= Ghost call =

Type of telephone call

A ghost call or phantom call is a telephone call for which, the recipient of the call answers, however there is no one on the other end of the call. The term is also used in managing IP PBX systems. Ghost calls on the lines that cannot be explained or are some residual output of one Real-time Transport Protocol or RTP stream interacting with the PBX. Ghost calls differ from silent calls which tend to be from telemarking organisations with no agents available to speak at the time an automated call has been placed.

== Causes ==
Ghost calls are generally caused by a neglected autodialer or indirectly as a consequence of restrictions applied to autodialers used for telemarketing by agencies such as the FCC that restrict how long they can tie up a phone line; the call is disconnected automatically at the calling end.
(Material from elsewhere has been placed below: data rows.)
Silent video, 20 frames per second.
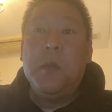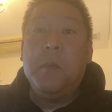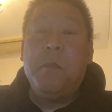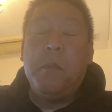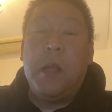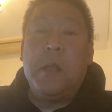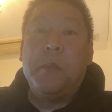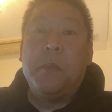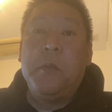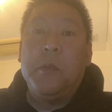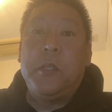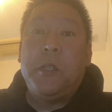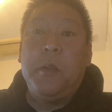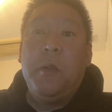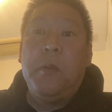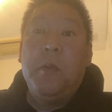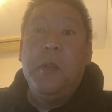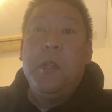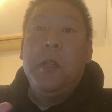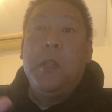まあもち
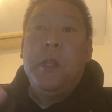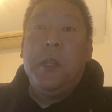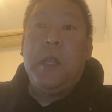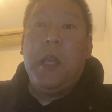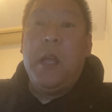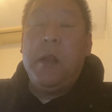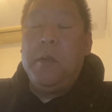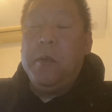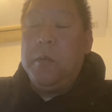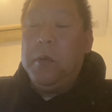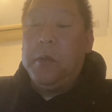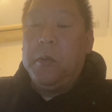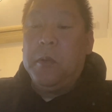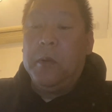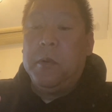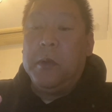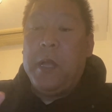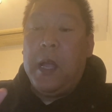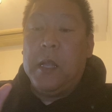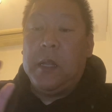ろんやること
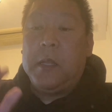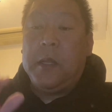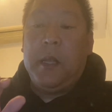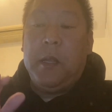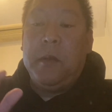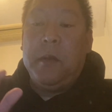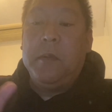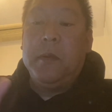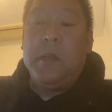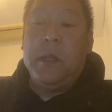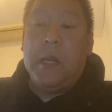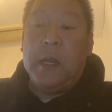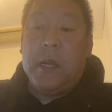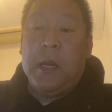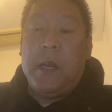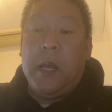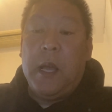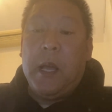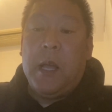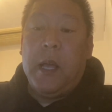をやっているんだ
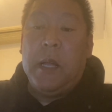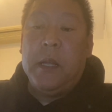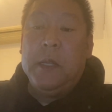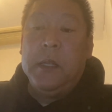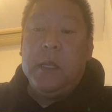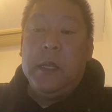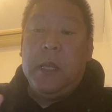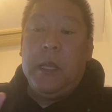から、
Another cause is port scanning. Ghost calls can also be caused by accidental pocket dialing.

== Consequences ==
A ghost call sometimes can be repetitive or completely tie up a phone line, making it impossible to call 911 in case of emergency. In some cases an auto-dialer may be overlooked or even abandoned. This tends to happen very rarely.

===Stopping the calls===
Several websites collect reports of ghost calls. Repeated reports of the same number provide insight into where the machine is located and hopefully aid in having it shut down.